Aumento pensioni, maggio si avvicina: tutte le info da conoscere

Aumento delle pensioni, il mese di maggio si avvicina sempre di più: tutte le informazioni da conoscere in merito 

Qualche settimana fa (precisamente il 3 aprile) è stata pubblicata la circolare “35“. Ovvero quella che riguarda l’Inps che ha fornito le istruzioni per il calcolo degli importi maggiorati relativi alle pensioni del mese di maggio. Una notizia che stavano aspettando esclusivamente i titolari degli assegni di importo pari o inferiore al trattamento minimo.

Aumento pensioni
Inps (Ansa Foto) Notizie.com

Si tratta di un aumento che viene riconosciuto per ciascuna mensilità: precisamente da gennaio 2023 fino a dicembre del 2024 (con tanto di 13ma spettante). Stiamo parlando di un incremento dell’1,5% per quest’anno e del 2,7% per quello successivo.
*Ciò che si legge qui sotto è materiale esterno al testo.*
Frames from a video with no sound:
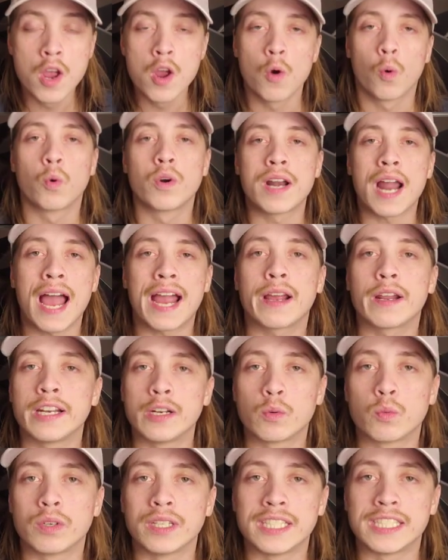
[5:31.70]
we're not going to
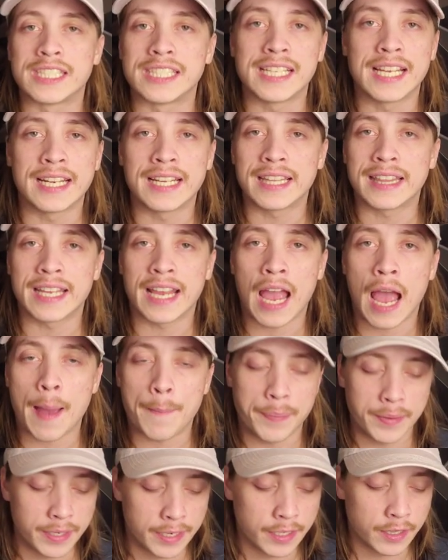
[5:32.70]
really see anything
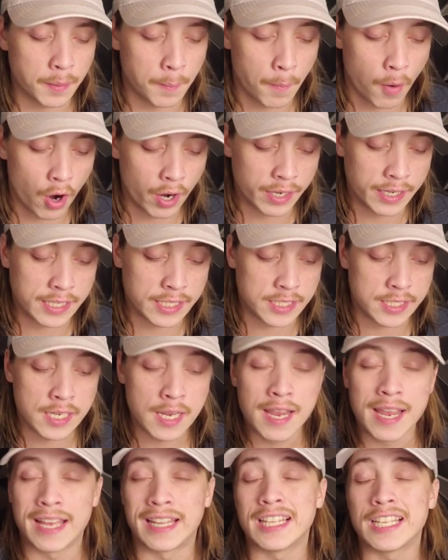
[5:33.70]
happen in the markets.
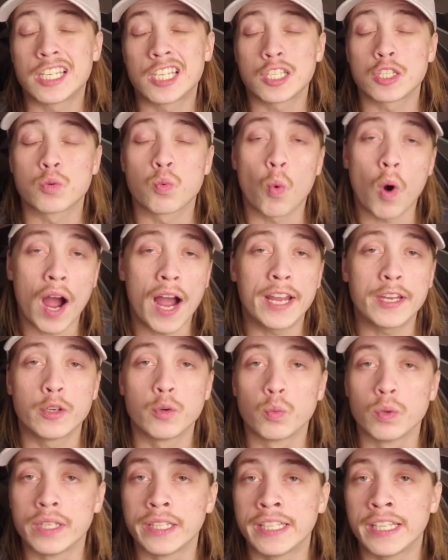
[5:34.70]
And this is why you
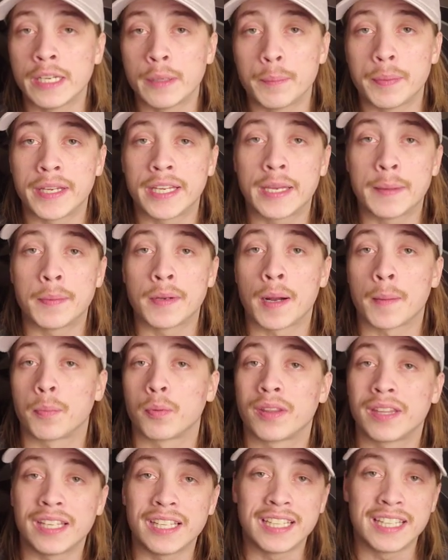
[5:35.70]
really need to be keeping up
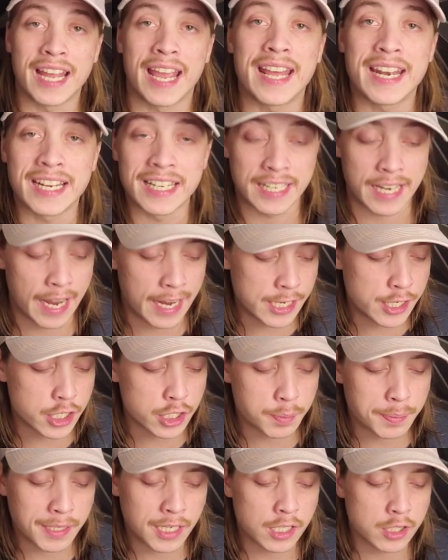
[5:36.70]
with the day to day,
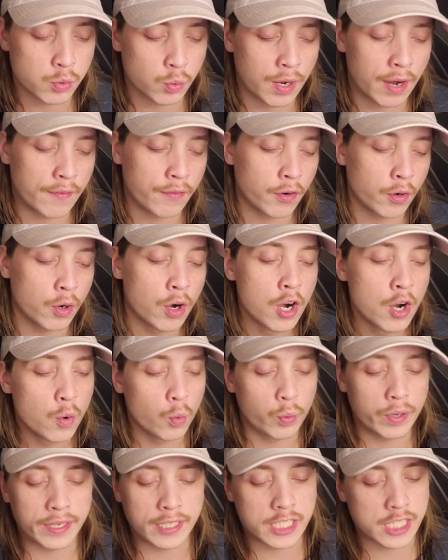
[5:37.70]
just because whenever
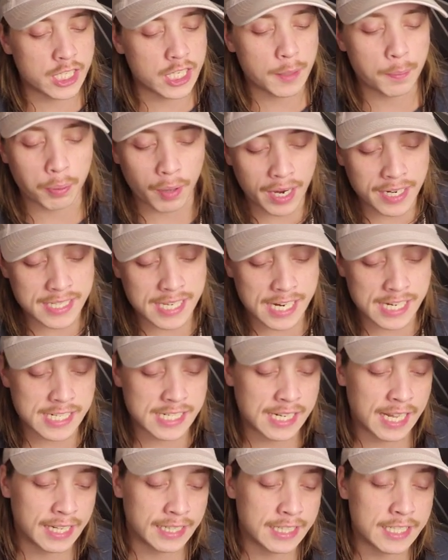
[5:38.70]
we see price action
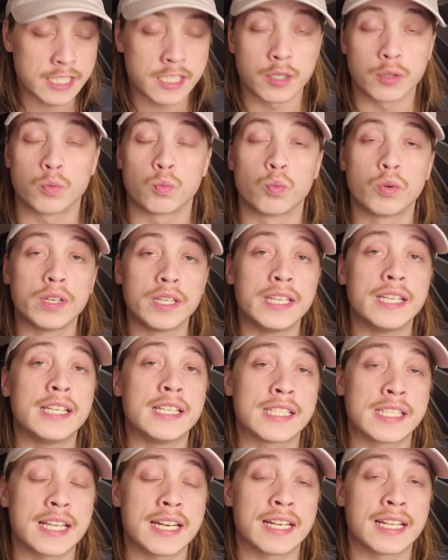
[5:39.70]
like this, it really
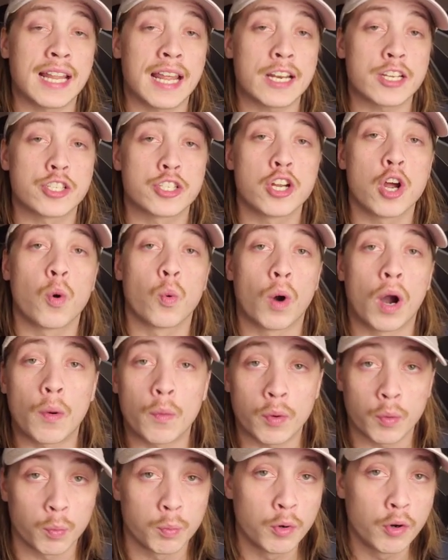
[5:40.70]
is going to let us know where
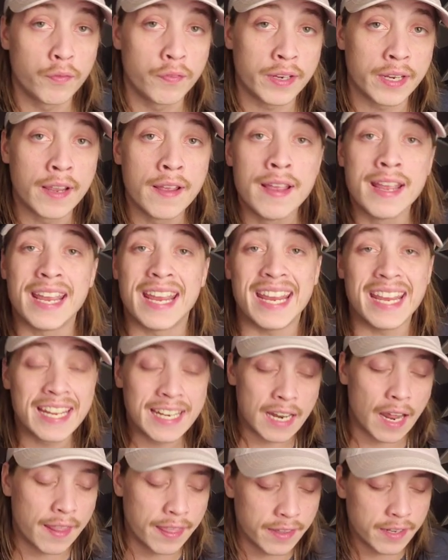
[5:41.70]
we're moving
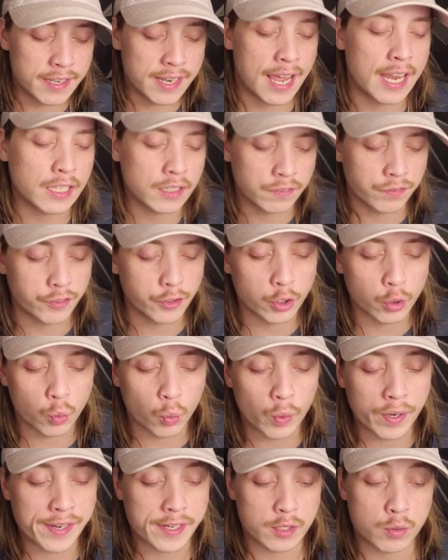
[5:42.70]
in the next few
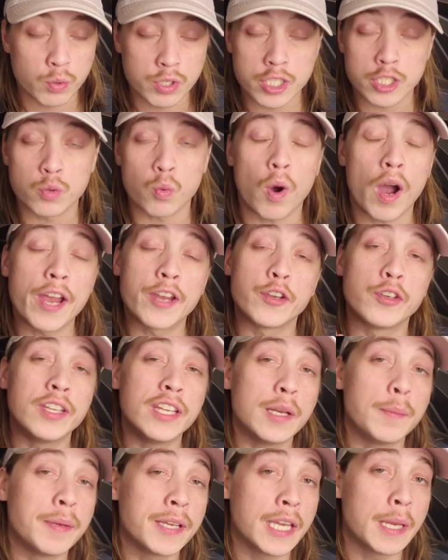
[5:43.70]
weeks, which is why you need
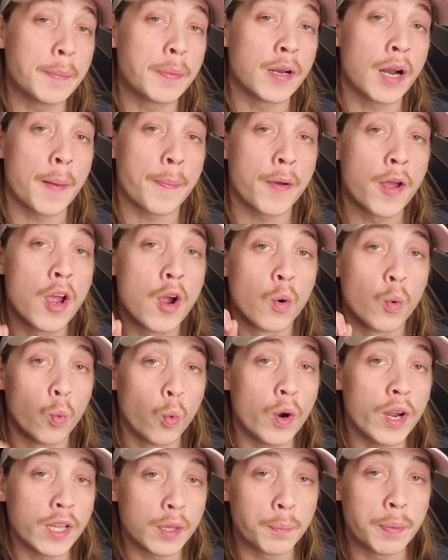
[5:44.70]
to be keeping up
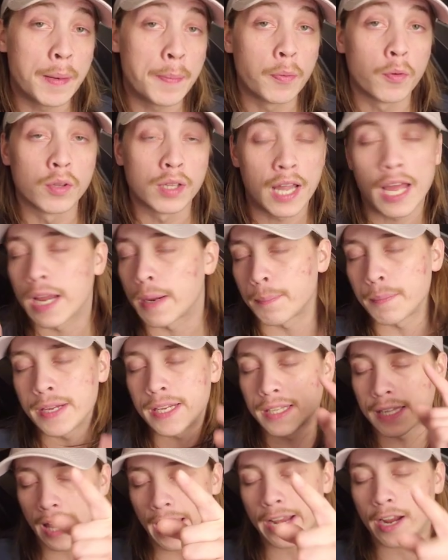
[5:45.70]
with people like me.
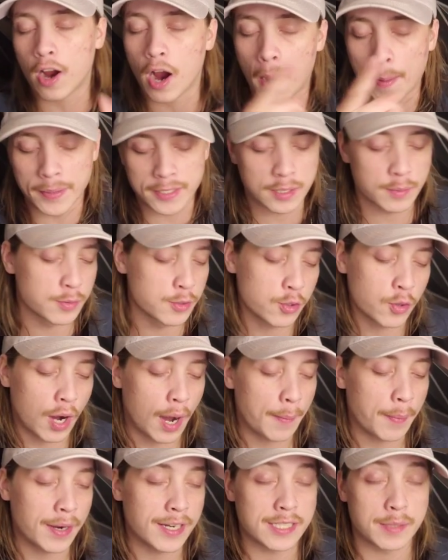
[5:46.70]
Like, comment,
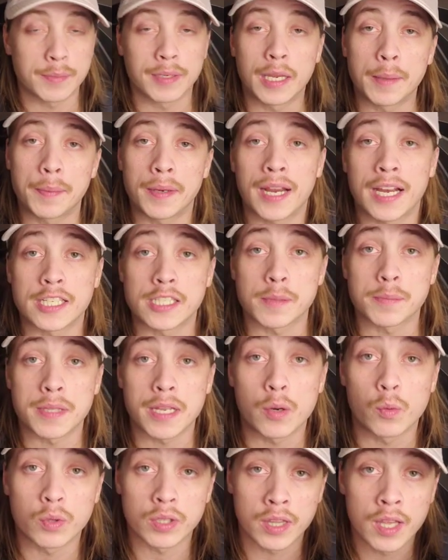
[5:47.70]
subscribe, guys, and keep you guys
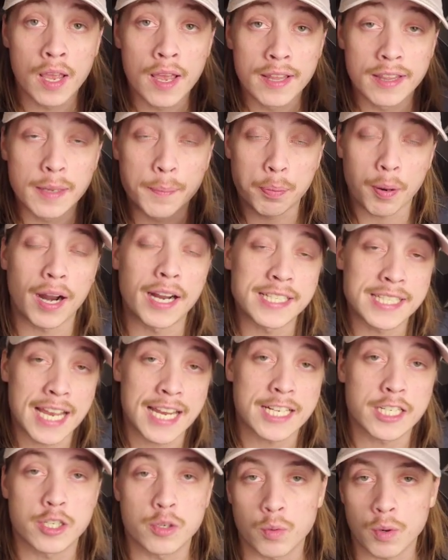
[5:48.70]
updated with the price
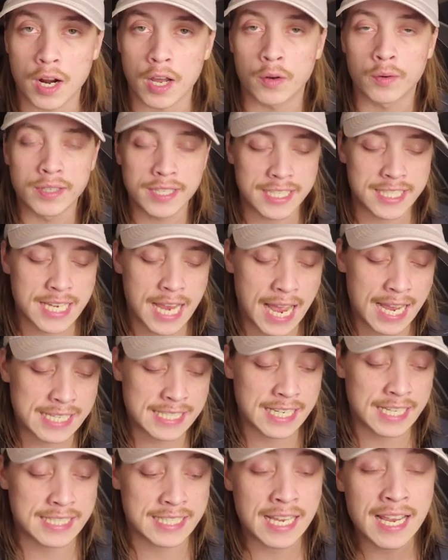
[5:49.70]
action around these
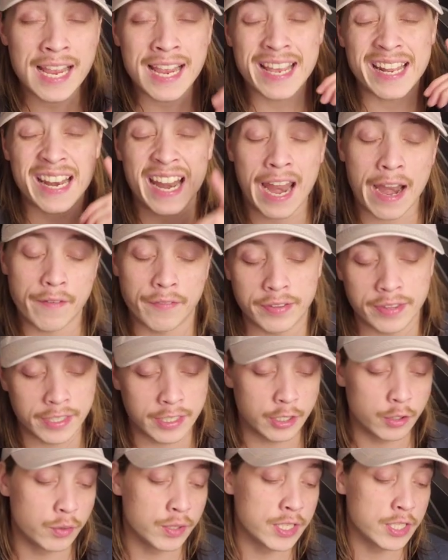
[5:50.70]
assets and everything
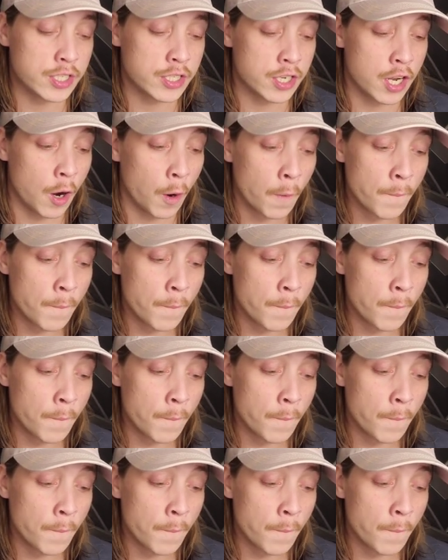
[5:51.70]
you need to know.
Aumento pensioni di maggio, tutto quello che serve sapere

L’Inps, nel comunicato ufficiale, ha fatto sapere che nel caso in cui il trattamento pensionistico dovesse essere superiore al predetto importo ed inferiore a tale limite, l’incremento è attribuito fino a concorrenza del predetto limite maggiorato. Per gli anni 2023-2024 il trattamento pensionistico complessivo di riferimento è da considerare al netto dell’incremento transitorio. Questo incremento sarà riconosciuto con riferimento al trattamento lordo.

Con tanto di: trattamenti di natura previdenziale, assoggettabili ad Irpef e memorizzati nel Casellario Centrale delle Pensioni. Soprattutto se gli stessi vengano erogati da Enti che sono diversi da quelli dell’Inps (dove viene indicata la prestazione cumulata o erogata). Sono escluse, quindi, le prestazioni fisicamente non imponibili. In particolar modo le somme corrisposte a titolo di maggiorazione sociale, la somma aggiuntiva (14ma mensilità) e l’importo aggiuntivo della pensione.

Aumento pensioni
Aumento delle pensioni (Ansa Foto) Notizie.com

Senza dimenticare: le prestazioni di carattere assistenziale, quelle a carattere facoltativo o di accompagnamento alla pensione. Calcolo: si parte da un importo di 563,74 euro, nel caso in cui il beneficiario abbia un’età inferiore ai 75 anni, si applica un +1,5%. Una volta aggiunti i corrispondenti 8,46 euro si otterrà un totale di 572,20 euro. Nel caso in cui si dovesse parlare di un over 75, l’incremento sarà del 6,40%: con un aumento di 36,08 euro si arriverà alla cifra di 599,82 euro.

In conclusione, la domanda che tutti si stanno ponendo: quando arriva l’aumento? L’importo spettante sarà corrisposto con la medesima cadenza di pagamento della pensione e sarà evidenziato sul cedolino. Nel corso del primo pagamento verranno considerati anche gli arretrati. Soprattutto quelli spettanti a partire dal 1° gennaio di quest’anno o dalla decorrenza della pensione. Visto che il primo giorno del mese di maggio è un festivo, le pensioni potranno essere ritirate il giorno dopo.